My Additional Responsibilities

  • Data Consolidation & Task Management

    • Organized spreadsheet trackers detailing dataset attributes (stereo vs. single view, presence of ground-truth depth, camera poses, dynamic vs. static scenes).
    • Coordinated with team members to ensure correct data labeling (e.g., specifying frames with surgical tools) and to deliver masked or pre-processed images on schedule.
  • Tooling & Documentation

    • Authored concise tutorials on splitting raw video into structured left/right frames, using OpenCV for quick dataset previews, and employing sttr-light for disparity generation.
    • Maintained a research wiki explaining each script’s function and how camera intrinsics (H, W, focal) integrate with pose data for multi-view or NeRF-based workflows.
  • Research Discussions

    • Joined daily research meetings on 3D reconstruction and minimally invasive surgery, exchanging ideas about stereo geometry, tissue deformation, and potential synergies with NeRF.
    • Shared synopses of new 3D registration and neural rendering papers, ensuring the team remained updated on emerging trends in surgical AI.


Technical Contributions

Stereo Video Processing & Depth Generation

  • Automated frame splitting for interlaced stereo footage to facilitate efficient disparity/depth calculation.
  • Assessed approaches to handle texture-poor and occluded frames, key challenges in dynamic medical scenes.

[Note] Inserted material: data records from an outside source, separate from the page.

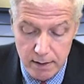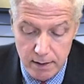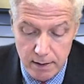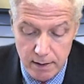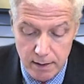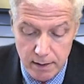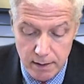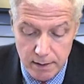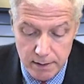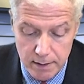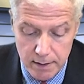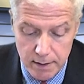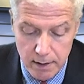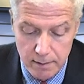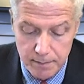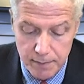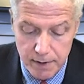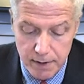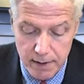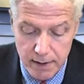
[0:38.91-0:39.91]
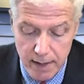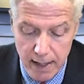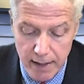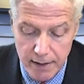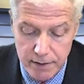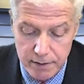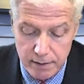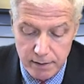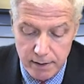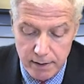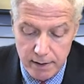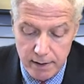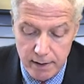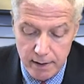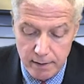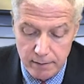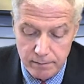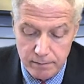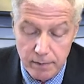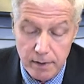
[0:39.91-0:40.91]
The company, actually,
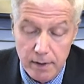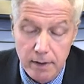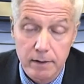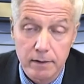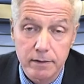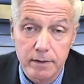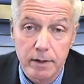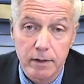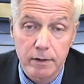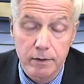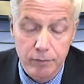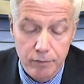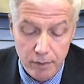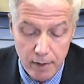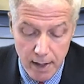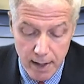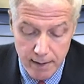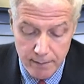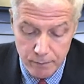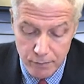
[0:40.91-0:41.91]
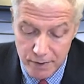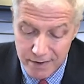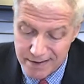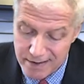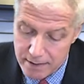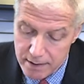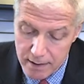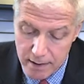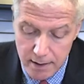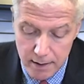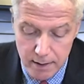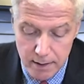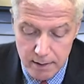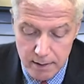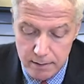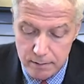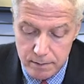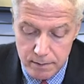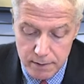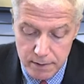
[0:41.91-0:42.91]
their crime
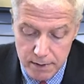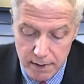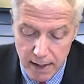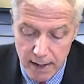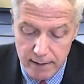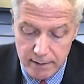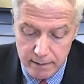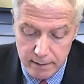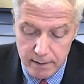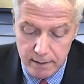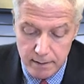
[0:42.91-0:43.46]
was not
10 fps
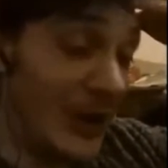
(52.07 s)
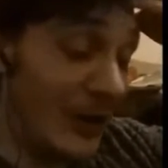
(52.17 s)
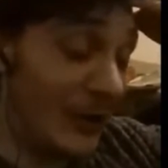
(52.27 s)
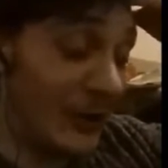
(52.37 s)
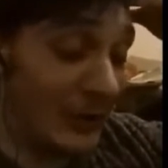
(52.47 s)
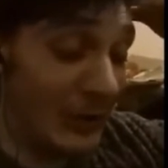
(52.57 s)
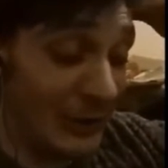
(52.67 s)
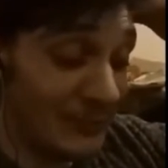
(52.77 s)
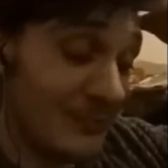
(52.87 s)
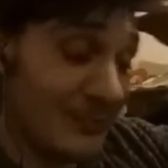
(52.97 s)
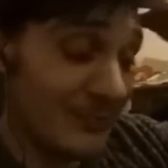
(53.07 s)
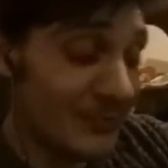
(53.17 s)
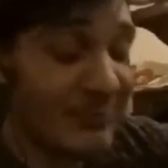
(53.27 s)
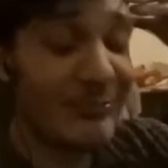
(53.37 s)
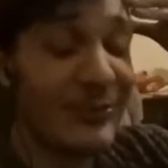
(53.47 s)
downloaded it,
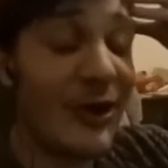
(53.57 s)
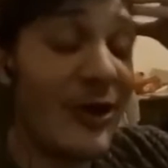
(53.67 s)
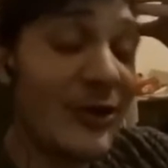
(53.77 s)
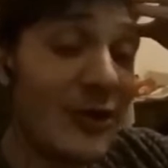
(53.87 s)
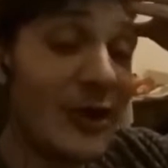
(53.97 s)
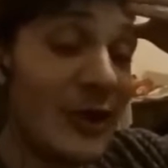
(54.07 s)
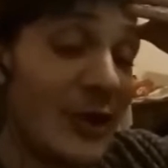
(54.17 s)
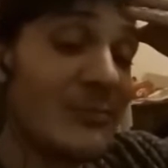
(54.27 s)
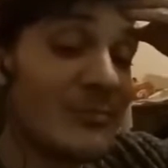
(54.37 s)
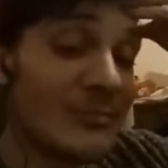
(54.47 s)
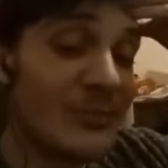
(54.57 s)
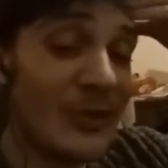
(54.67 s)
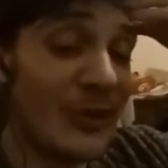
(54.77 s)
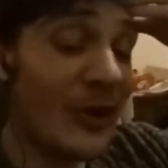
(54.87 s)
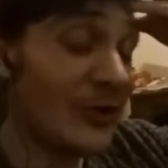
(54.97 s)
started singing it,
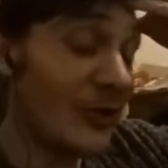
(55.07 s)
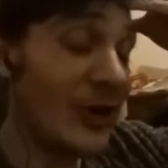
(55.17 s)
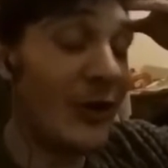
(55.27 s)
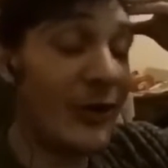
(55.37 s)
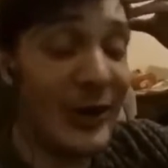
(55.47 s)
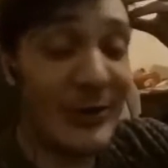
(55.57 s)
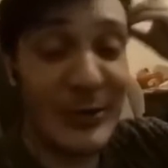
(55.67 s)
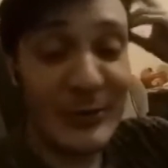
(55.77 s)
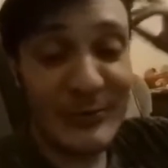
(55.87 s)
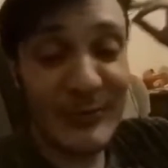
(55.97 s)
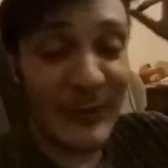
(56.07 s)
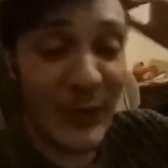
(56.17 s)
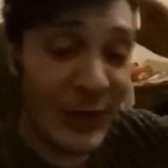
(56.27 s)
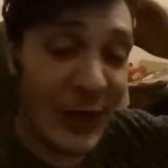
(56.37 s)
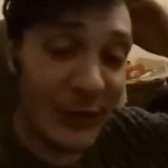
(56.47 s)
started singing on it, and
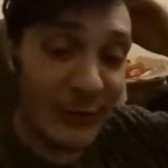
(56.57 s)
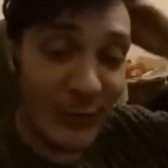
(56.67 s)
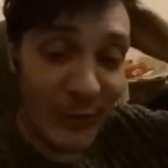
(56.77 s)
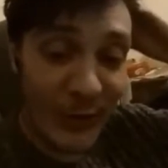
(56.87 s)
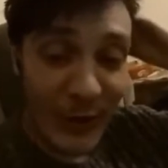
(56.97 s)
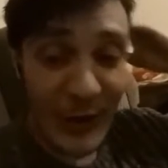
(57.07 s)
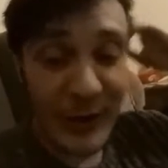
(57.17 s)
finding out it was all right.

Pose & Transform Management

  • Provided guidelines for merging classical SfM outputs (e.g., COLMAP-based pose files) with neural reconstruction pipelines.
  • Clarified usage of LLFF-style poses_bounds.npy, bridging standard 3D geometry concepts with advanced NeRF frameworks.

Dataset Structuring & Mask Handling

  • Proposed a uniform directory layout (e.g., images, images_right, depth, masks, poses) for consistent dataset ingestion.
  • Investigated AI-driven segmentation for surgical tools, establishing a preliminary plan to integrate these masks into the 3D pipeline.


Project Outcomes

  • High-Quality Data Pipeline: Standardized folder structures and well-documented preprocessing steps significantly reduced data mismatch errors, speeding up lab experimentation.
  • Enhanced Research Agility: By providing curated references and clear scripts, lab members could quickly prototype new stereo-based experiments—fueling faster iteration cycles.
  • Scalable Framework: A modular pipeline emerged for future expansions (e.g., in-vivo data, multi-tool segmentation), positioning the lab for further success in pose-free NeRF research.


Personal Growth & Reflection

  • Deeper Understanding of 3D: Learned the intricacies of stereo geometry, camera calibration, and advanced NeRF use-cases—critical elements in modern 3D medical imaging.
  • Versatile Skillset: Balanced low-level data tasks with high-level conceptual discussions, honing my adaptability in a fast-moving, interdisciplinary environment.
  • Collaboration & Communication: Strengthened my ability to translate domain-specific requirements (surgeon feedback, new AI methods) into practical, reproducible data workflows.


Final Thoughts

My summer at CUHK provided a compelling mix of hands-on dataset engineering and immersive research exposure in stereo 3D reconstruction. I’m proud of delivering a well-structured data pipeline that smooths the path for future pose and depth breakthroughs, while simultaneously deepening my grasp of NeRF and 3D registration methods. This experience highlights the importance of rigorous data engineering in enabling state-of-the-art medical AI.